START Supplied data

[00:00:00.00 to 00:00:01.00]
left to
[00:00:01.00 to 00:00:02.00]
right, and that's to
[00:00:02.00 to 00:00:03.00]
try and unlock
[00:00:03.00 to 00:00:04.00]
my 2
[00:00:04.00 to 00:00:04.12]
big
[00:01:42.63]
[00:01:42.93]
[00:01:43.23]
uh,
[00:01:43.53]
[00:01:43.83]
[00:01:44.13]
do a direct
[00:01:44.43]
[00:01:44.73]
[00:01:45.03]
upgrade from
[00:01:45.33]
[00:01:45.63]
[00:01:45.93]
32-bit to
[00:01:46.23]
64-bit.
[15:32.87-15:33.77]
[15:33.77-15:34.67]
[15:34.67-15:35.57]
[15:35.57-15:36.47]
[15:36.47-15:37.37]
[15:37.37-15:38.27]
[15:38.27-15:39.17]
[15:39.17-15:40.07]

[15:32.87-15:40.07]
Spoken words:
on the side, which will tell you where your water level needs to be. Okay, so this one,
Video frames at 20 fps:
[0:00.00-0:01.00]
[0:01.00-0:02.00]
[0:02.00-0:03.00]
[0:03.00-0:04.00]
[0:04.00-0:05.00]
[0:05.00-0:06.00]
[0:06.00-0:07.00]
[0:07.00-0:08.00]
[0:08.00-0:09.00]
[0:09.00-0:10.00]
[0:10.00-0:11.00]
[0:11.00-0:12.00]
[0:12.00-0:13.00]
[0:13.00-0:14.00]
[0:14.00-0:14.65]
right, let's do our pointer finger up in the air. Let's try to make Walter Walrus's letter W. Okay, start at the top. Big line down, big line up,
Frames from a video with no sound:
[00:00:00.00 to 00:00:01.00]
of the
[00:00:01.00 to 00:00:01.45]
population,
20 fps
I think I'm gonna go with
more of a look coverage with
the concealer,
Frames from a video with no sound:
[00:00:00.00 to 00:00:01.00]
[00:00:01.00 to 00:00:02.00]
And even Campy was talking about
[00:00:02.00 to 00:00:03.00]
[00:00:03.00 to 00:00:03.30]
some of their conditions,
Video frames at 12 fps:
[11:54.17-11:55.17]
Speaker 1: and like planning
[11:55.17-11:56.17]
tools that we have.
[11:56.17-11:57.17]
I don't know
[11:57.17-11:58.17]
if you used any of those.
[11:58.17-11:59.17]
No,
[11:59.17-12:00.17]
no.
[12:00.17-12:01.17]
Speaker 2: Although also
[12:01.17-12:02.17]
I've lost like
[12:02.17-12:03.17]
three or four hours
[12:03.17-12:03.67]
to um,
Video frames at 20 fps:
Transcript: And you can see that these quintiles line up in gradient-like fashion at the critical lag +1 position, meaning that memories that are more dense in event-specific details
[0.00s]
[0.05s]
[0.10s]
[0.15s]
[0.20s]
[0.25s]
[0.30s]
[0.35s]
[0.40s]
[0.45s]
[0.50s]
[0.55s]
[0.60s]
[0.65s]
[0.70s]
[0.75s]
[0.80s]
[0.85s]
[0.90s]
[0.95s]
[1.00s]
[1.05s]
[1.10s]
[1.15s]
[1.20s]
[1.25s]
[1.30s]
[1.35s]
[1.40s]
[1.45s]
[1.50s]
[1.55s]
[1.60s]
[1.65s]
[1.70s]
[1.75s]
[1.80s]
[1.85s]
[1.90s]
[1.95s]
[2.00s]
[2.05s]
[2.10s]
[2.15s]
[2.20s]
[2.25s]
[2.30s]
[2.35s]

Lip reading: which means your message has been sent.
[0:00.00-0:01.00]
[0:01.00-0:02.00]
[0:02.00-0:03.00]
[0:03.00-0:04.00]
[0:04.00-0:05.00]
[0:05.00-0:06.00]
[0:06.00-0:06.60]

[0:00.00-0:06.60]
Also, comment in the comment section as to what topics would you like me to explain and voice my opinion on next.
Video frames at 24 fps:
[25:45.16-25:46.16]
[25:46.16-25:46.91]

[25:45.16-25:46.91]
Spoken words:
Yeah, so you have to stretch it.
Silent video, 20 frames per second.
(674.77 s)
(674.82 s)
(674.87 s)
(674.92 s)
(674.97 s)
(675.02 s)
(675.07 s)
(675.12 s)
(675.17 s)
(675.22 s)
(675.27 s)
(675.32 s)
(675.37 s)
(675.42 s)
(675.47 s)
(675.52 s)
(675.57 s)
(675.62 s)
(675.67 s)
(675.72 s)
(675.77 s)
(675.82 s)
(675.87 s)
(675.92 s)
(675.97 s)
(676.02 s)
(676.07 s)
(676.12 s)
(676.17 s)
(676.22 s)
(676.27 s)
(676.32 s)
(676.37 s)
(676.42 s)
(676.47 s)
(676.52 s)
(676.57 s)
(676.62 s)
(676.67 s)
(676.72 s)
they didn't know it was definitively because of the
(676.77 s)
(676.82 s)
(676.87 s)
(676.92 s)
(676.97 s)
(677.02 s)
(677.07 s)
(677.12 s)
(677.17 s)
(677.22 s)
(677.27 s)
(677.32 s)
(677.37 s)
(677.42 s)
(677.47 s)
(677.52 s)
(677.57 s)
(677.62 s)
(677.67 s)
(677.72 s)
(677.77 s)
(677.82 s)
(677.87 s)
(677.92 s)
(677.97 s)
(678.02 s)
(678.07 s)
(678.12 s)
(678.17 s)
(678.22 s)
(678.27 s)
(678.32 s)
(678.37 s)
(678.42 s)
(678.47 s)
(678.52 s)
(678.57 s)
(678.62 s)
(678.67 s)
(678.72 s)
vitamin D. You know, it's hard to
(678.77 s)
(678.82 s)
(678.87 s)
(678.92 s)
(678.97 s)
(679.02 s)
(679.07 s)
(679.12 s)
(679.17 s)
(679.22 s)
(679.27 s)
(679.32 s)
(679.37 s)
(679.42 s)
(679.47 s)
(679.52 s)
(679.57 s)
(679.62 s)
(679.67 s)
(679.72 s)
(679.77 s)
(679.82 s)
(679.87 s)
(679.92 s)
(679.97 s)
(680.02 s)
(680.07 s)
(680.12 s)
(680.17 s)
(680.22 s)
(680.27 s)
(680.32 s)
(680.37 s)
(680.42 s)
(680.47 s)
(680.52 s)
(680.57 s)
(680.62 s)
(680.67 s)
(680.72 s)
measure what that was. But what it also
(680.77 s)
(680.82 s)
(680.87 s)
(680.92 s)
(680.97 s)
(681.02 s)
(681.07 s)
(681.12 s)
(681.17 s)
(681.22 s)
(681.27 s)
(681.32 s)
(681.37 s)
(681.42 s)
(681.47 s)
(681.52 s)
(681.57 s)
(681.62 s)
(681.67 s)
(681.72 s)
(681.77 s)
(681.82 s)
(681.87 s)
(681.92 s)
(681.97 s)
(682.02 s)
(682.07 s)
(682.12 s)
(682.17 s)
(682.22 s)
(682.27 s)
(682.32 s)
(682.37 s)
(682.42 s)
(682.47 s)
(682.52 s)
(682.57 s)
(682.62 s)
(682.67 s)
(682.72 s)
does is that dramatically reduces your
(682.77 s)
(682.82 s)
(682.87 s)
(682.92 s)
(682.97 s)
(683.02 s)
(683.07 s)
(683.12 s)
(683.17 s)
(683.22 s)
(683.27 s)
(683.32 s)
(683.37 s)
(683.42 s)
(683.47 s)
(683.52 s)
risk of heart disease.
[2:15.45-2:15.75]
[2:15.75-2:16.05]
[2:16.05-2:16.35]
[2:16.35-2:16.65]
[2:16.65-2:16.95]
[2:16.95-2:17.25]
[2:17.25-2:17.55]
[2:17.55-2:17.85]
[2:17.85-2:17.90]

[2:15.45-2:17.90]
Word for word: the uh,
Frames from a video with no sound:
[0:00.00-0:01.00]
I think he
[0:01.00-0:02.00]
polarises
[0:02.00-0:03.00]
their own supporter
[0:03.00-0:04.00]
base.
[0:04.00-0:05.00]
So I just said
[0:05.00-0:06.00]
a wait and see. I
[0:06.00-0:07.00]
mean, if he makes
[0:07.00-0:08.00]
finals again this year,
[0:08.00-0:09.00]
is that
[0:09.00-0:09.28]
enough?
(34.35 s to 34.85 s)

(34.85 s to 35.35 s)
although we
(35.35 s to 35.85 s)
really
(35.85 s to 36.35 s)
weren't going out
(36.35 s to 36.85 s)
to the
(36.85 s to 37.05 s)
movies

END Supplied data

Stop after the line containing "[15:32.87-15:40.07]": print exactly the lines from the start of the entries above up to it, that line included.

[00:00:00.00 to 00:00:01.00]
left to
[00:00:01.00 to 00:00:02.00]
right, and that's to
[00:00:02.00 to 00:00:03.00]
try and unlock
[00:00:03.00 to 00:00:04.00]
my 2
[00:00:04.00 to 00:00:04.12]
big
[00:01:42.63]
[00:01:42.93]
[00:01:43.23]
uh,
[00:01:43.53]
[00:01:43.83]
[00:01:44.13]
do a direct
[00:01:44.43]
[00:01:44.73]
[00:01:45.03]
upgrade from
[00:01:45.33]
[00:01:45.63]
[00:01:45.93]
32-bit to
[00:01:46.23]
64-bit.
[15:32.87-15:33.77]
[15:33.77-15:34.67]
[15:34.67-15:35.57]
[15:35.57-15:36.47]
[15:36.47-15:37.37]
[15:37.37-15:38.27]
[15:38.27-15:39.17]
[15:39.17-15:40.07]

[15:32.87-15:40.07]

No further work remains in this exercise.